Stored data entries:
================
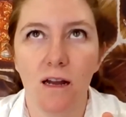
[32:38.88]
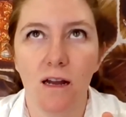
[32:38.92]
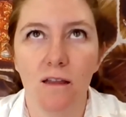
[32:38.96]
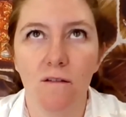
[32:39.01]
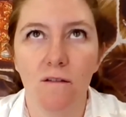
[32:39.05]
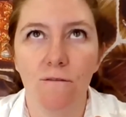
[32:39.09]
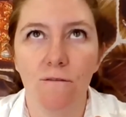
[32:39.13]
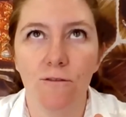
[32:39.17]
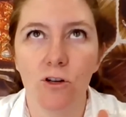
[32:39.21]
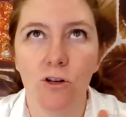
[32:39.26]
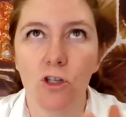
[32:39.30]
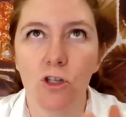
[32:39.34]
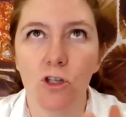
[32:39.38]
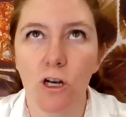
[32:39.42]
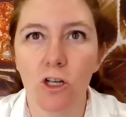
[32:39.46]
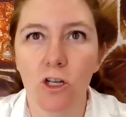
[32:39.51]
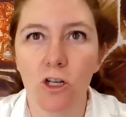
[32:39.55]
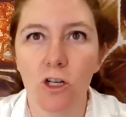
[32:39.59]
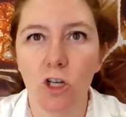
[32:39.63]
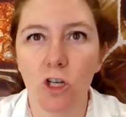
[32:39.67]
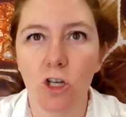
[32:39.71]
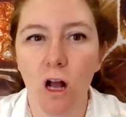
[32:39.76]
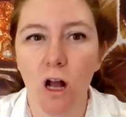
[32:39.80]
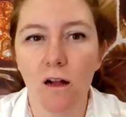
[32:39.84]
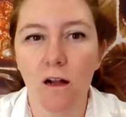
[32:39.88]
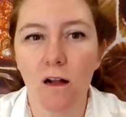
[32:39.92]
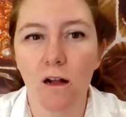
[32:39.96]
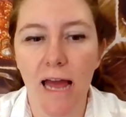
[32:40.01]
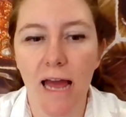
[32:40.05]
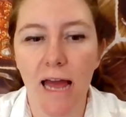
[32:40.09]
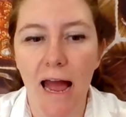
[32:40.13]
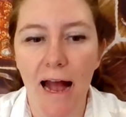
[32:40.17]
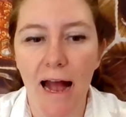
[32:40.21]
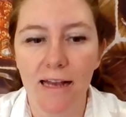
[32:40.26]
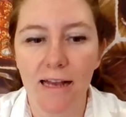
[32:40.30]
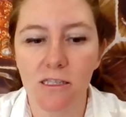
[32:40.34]
for dark chocolate, it
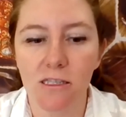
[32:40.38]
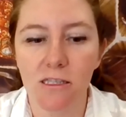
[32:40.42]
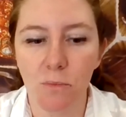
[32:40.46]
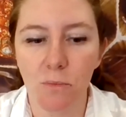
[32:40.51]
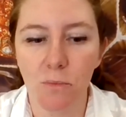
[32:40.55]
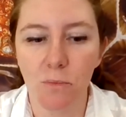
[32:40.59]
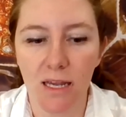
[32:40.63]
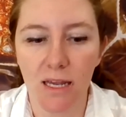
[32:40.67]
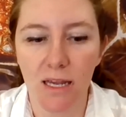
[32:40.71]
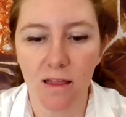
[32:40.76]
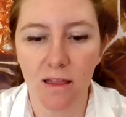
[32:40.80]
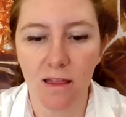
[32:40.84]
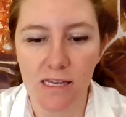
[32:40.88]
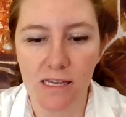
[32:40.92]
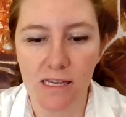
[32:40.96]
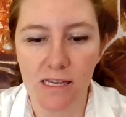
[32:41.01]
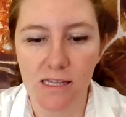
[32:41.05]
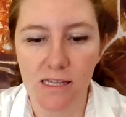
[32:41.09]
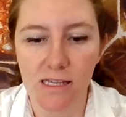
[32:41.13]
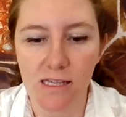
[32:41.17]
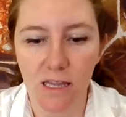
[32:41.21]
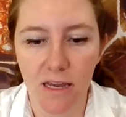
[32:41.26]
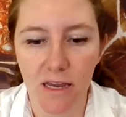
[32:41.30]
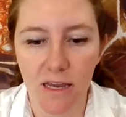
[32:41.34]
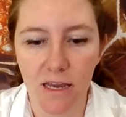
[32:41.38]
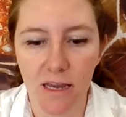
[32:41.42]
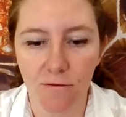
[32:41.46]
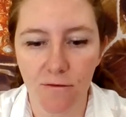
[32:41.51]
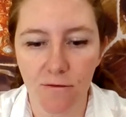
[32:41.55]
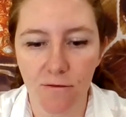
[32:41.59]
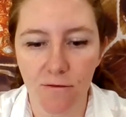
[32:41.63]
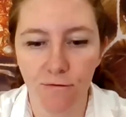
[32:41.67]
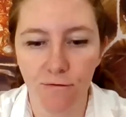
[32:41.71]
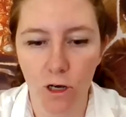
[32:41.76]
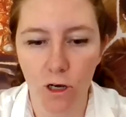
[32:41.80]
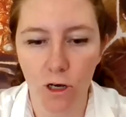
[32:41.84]
has to be at least like
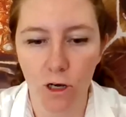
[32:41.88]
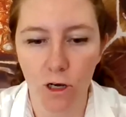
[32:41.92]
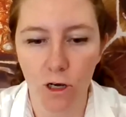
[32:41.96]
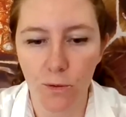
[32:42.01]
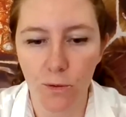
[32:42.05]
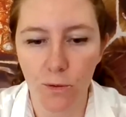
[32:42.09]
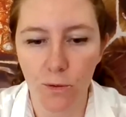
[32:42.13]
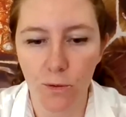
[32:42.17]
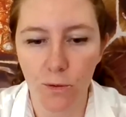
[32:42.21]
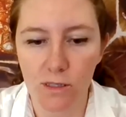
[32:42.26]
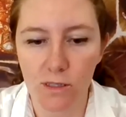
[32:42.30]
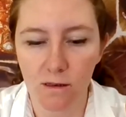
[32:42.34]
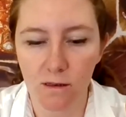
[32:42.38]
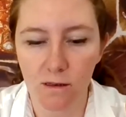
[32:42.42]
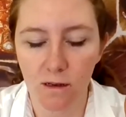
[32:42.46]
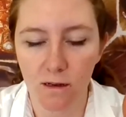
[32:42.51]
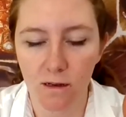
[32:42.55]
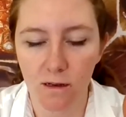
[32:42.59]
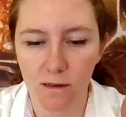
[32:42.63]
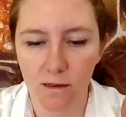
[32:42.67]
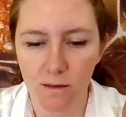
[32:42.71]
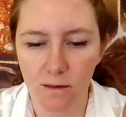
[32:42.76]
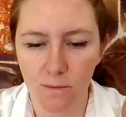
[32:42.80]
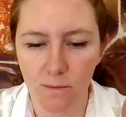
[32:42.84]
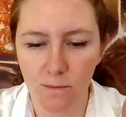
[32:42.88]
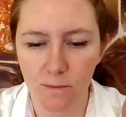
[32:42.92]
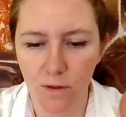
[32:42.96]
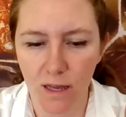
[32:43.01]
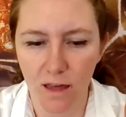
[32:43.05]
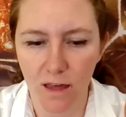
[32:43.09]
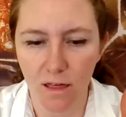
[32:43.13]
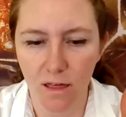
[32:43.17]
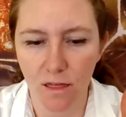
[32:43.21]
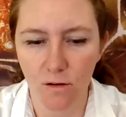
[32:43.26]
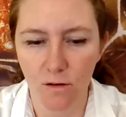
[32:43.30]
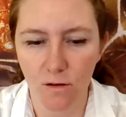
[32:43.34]
40%, like
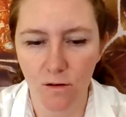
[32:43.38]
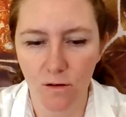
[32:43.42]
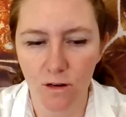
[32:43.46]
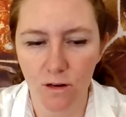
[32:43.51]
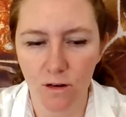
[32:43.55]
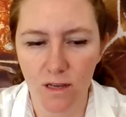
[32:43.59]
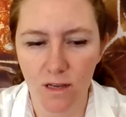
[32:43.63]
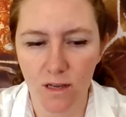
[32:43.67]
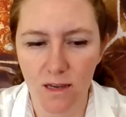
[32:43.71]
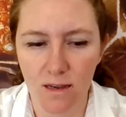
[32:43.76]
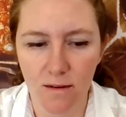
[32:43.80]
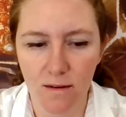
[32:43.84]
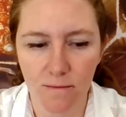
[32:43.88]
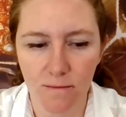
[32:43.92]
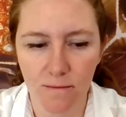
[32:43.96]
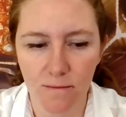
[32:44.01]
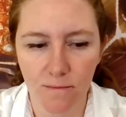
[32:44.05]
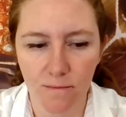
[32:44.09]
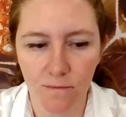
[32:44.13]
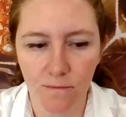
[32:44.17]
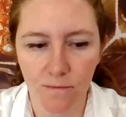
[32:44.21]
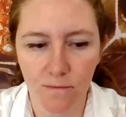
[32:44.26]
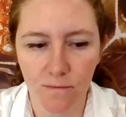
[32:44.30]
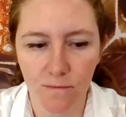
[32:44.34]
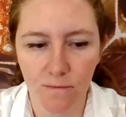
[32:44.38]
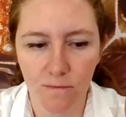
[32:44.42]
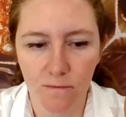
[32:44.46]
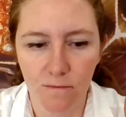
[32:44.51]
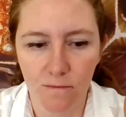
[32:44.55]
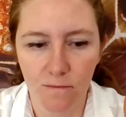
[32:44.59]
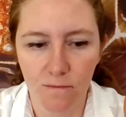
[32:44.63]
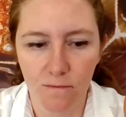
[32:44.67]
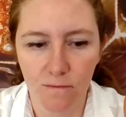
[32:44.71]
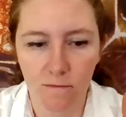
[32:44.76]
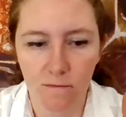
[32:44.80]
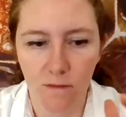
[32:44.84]
38
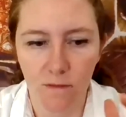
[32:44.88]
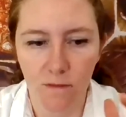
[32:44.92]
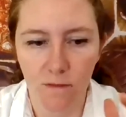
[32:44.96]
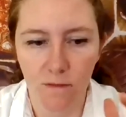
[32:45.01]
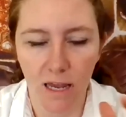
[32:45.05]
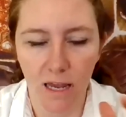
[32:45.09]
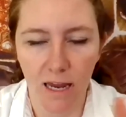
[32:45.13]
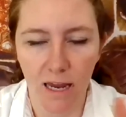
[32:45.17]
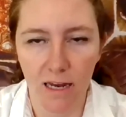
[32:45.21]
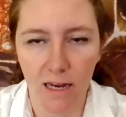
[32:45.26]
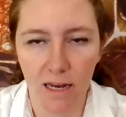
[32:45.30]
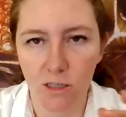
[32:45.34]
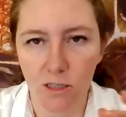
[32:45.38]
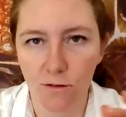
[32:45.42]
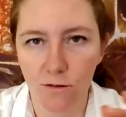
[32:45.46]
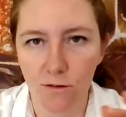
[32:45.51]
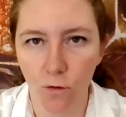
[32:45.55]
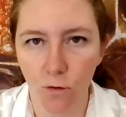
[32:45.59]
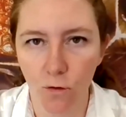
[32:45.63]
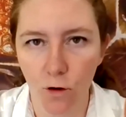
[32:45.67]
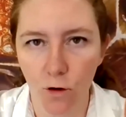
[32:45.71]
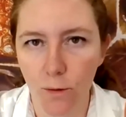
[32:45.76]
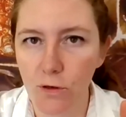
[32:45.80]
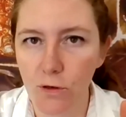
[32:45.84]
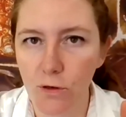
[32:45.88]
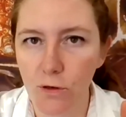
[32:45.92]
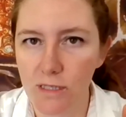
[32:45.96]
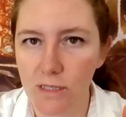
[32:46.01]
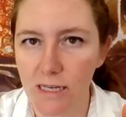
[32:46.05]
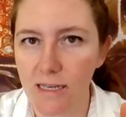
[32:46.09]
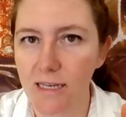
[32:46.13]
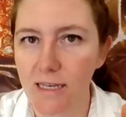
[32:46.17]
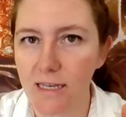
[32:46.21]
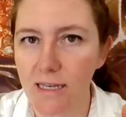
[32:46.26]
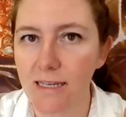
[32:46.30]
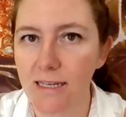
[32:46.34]
to 40%
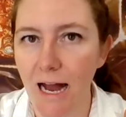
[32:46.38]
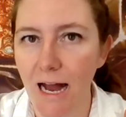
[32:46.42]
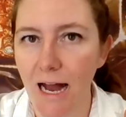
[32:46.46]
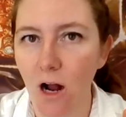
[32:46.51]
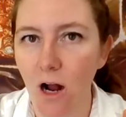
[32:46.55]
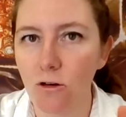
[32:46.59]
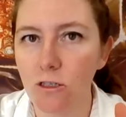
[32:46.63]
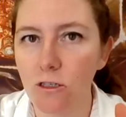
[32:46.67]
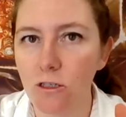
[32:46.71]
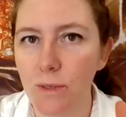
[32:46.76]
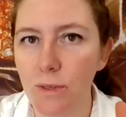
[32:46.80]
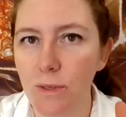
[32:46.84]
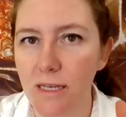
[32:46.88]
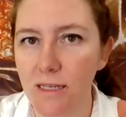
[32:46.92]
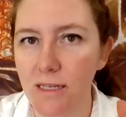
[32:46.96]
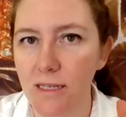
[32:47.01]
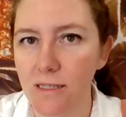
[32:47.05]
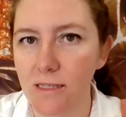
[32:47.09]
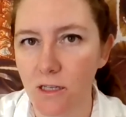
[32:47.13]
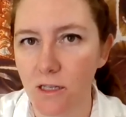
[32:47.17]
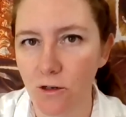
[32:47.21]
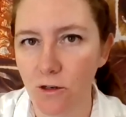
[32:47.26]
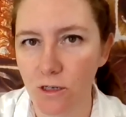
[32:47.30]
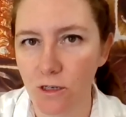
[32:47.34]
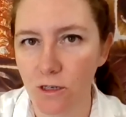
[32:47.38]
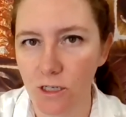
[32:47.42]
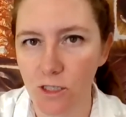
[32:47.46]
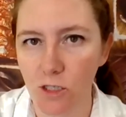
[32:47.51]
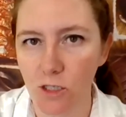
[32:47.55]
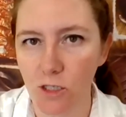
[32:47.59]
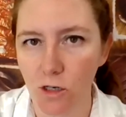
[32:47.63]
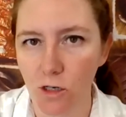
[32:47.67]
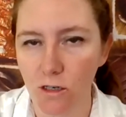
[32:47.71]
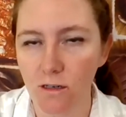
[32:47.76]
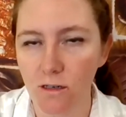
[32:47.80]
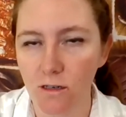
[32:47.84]
cacao to be considered a
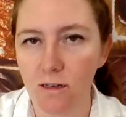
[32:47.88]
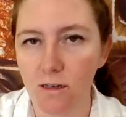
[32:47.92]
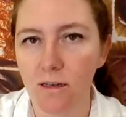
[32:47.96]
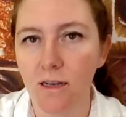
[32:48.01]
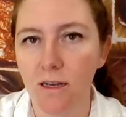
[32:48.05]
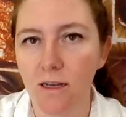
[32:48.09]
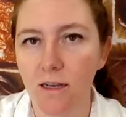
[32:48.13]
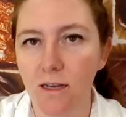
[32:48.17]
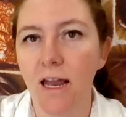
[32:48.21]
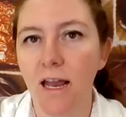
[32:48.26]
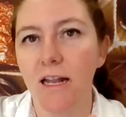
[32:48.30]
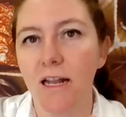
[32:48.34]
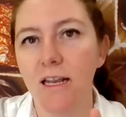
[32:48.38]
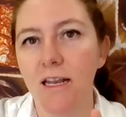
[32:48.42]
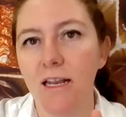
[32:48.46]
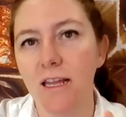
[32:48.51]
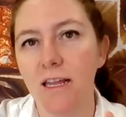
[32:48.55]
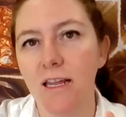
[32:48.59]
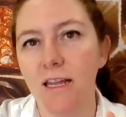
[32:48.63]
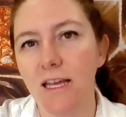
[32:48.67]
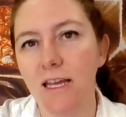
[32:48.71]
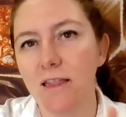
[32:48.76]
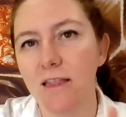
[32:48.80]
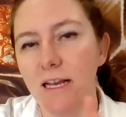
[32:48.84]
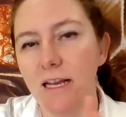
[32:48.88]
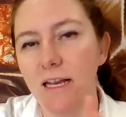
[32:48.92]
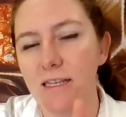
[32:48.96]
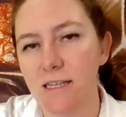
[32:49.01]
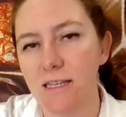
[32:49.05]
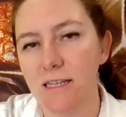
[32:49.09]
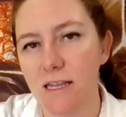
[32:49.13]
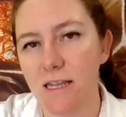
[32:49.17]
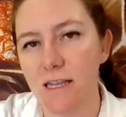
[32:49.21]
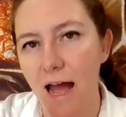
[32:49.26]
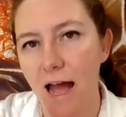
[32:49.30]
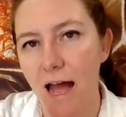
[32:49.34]
dark, and anything less
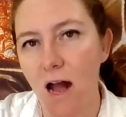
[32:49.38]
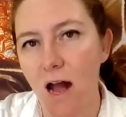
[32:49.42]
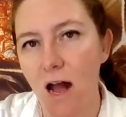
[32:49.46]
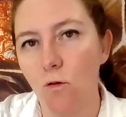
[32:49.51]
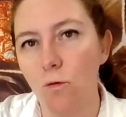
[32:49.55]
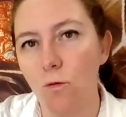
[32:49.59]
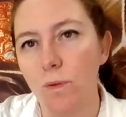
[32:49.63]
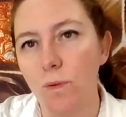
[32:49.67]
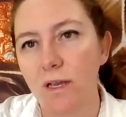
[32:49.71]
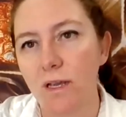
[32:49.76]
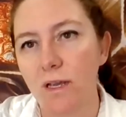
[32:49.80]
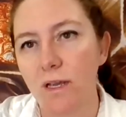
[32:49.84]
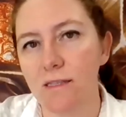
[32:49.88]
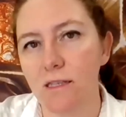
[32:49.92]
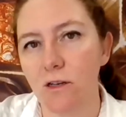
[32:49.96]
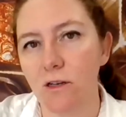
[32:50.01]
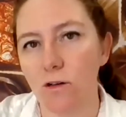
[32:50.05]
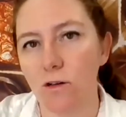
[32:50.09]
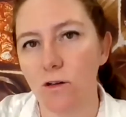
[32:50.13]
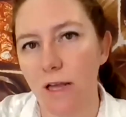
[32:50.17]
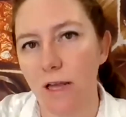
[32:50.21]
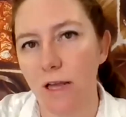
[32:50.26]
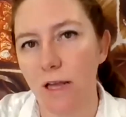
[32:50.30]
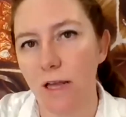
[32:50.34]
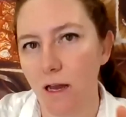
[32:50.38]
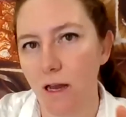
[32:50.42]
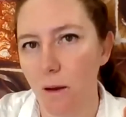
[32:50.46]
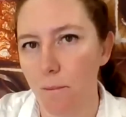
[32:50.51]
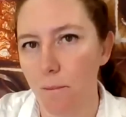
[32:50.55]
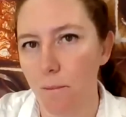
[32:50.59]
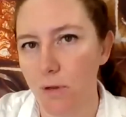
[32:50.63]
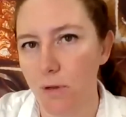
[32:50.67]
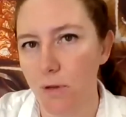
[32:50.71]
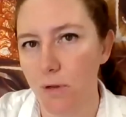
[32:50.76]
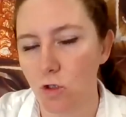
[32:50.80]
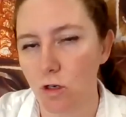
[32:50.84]
than that would be considered like a
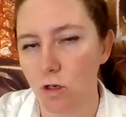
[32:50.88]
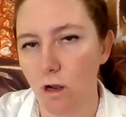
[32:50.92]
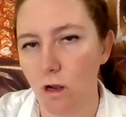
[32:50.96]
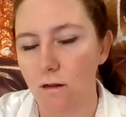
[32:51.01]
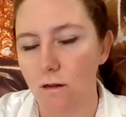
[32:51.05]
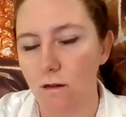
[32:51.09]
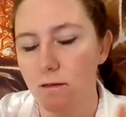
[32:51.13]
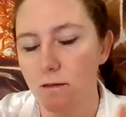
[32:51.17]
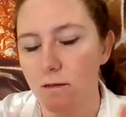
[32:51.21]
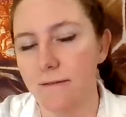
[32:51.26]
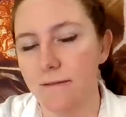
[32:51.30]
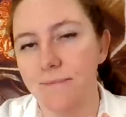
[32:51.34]
milk chocolate.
================
* _Instructions to follow_: Return every entry above word for word, leaving pictures out.

* _Response area_:
[32:38.88]
[32:38.92]
[32:38.96]
[32:39.01]
[32:39.05]
[32:39.09]
[32:39.13]
[32:39.17]
[32:39.21]
[32:39.26]
[32:39.30]
[32:39.34]
[32:39.38]
[32:39.42]
[32:39.46]
[32:39.51]
[32:39.55]
[32:39.59]
[32:39.63]
[32:39.67]
[32:39.71]
[32:39.76]
[32:39.80]
[32:39.84]
[32:39.88]
[32:39.92]
[32:39.96]
[32:40.01]
[32:40.05]
[32:40.09]
[32:40.13]
[32:40.17]
[32:40.21]
[32:40.26]
[32:40.30]
[32:40.34]
for dark chocolate, it
[32:40.38]
[32:40.42]
[32:40.46]
[32:40.51]
[32:40.55]
[32:40.59]
[32:40.63]
[32:40.67]
[32:40.71]
[32:40.76]
[32:40.80]
[32:40.84]
[32:40.88]
[32:40.92]
[32:40.96]
[32:41.01]
[32:41.05]
[32:41.09]
[32:41.13]
[32:41.17]
[32:41.21]
[32:41.26]
[32:41.30]
[32:41.34]
[32:41.38]
[32:41.42]
[32:41.46]
[32:41.51]
[32:41.55]
[32:41.59]
[32:41.63]
[32:41.67]
[32:41.71]
[32:41.76]
[32:41.80]
[32:41.84]
has to be at least like
[32:41.88]
[32:41.92]
[32:41.96]
[32:42.01]
[32:42.05]
[32:42.09]
[32:42.13]
[32:42.17]
[32:42.21]
[32:42.26]
[32:42.30]
[32:42.34]
[32:42.38]
[32:42.42]
[32:42.46]
[32:42.51]
[32:42.55]
[32:42.59]
[32:42.63]
[32:42.67]
[32:42.71]
[32:42.76]
[32:42.80]
[32:42.84]
[32:42.88]
[32:42.92]
[32:42.96]
[32:43.01]
[32:43.05]
[32:43.09]
[32:43.13]
[32:43.17]
[32:43.21]
[32:43.26]
[32:43.30]
[32:43.34]
40%, like
[32:43.38]
[32:43.42]
[32:43.46]
[32:43.51]
[32:43.55]
[32:43.59]
[32:43.63]
[32:43.67]
[32:43.71]
[32:43.76]
[32:43.80]
[32:43.84]
[32:43.88]
[32:43.92]
[32:43.96]
[32:44.01]
[32:44.05]
[32:44.09]
[32:44.13]
[32:44.17]
[32:44.21]
[32:44.26]
[32:44.30]
[32:44.34]
[32:44.38]
[32:44.42]
[32:44.46]
[32:44.51]
[32:44.55]
[32:44.59]
[32:44.63]
[32:44.67]
[32:44.71]
[32:44.76]
[32:44.80]
[32:44.84]
38
[32:44.88]
[32:44.92]
[32:44.96]
[32:45.01]
[32:45.05]
[32:45.09]
[32:45.13]
[32:45.17]
[32:45.21]
[32:45.26]
[32:45.30]
[32:45.34]
[32:45.38]
[32:45.42]
[32:45.46]
[32:45.51]
[32:45.55]
[32:45.59]
[32:45.63]
[32:45.67]
[32:45.71]
[32:45.76]
[32:45.80]
[32:45.84]
[32:45.88]
[32:45.92]
[32:45.96]
[32:46.01]
[32:46.05]
[32:46.09]
[32:46.13]
[32:46.17]
[32:46.21]
[32:46.26]
[32:46.30]
[32:46.34]
to 40%
[32:46.38]
[32:46.42]
[32:46.46]
[32:46.51]
[32:46.55]
[32:46.59]
[32:46.63]
[32:46.67]
[32:46.71]
[32:46.76]
[32:46.80]
[32:46.84]
[32:46.88]
[32:46.92]
[32:46.96]
[32:47.01]
[32:47.05]
[32:47.09]
[32:47.13]
[32:47.17]
[32:47.21]
[32:47.26]
[32:47.30]
[32:47.34]
[32:47.38]
[32:47.42]
[32:47.46]
[32:47.51]
[32:47.55]
[32:47.59]
[32:47.63]
[32:47.67]
[32:47.71]
[32:47.76]
[32:47.80]
[32:47.84]
cacao to be considered a
[32:47.88]
[32:47.92]
[32:47.96]
[32:48.01]
[32:48.05]
[32:48.09]
[32:48.13]
[32:48.17]
[32:48.21]
[32:48.26]
[32:48.30]
[32:48.34]
[32:48.38]
[32:48.42]
[32:48.46]
[32:48.51]
[32:48.55]
[32:48.59]
[32:48.63]
[32:48.67]
[32:48.71]
[32:48.76]
[32:48.80]
[32:48.84]
[32:48.88]
[32:48.92]
[32:48.96]
[32:49.01]
[32:49.05]
[32:49.09]
[32:49.13]
[32:49.17]
[32:49.21]
[32:49.26]
[32:49.30]
[32:49.34]
dark, and anything less
[32:49.38]
[32:49.42]
[32:49.46]
[32:49.51]
[32:49.55]
[32:49.59]
[32:49.63]
[32:49.67]
[32:49.71]
[32:49.76]
[32:49.80]
[32:49.84]
[32:49.88]
[32:49.92]
[32:49.96]
[32:50.01]
[32:50.05]
[32:50.09]
[32:50.13]
[32:50.17]
[32:50.21]
[32:50.26]
[32:50.30]
[32:50.34]
[32:50.38]
[32:50.42]
[32:50.46]
[32:50.51]
[32:50.55]
[32:50.59]
[32:50.63]
[32:50.67]
[32:50.71]
[32:50.76]
[32:50.80]
[32:50.84]
than that would be considered like a
[32:50.88]
[32:50.92]
[32:50.96]
[32:51.01]
[32:51.05]
[32:51.09]
[32:51.13]
[32:51.17]
[32:51.21]
[32:51.26]
[32:51.30]
[32:51.34]
milk chocolate.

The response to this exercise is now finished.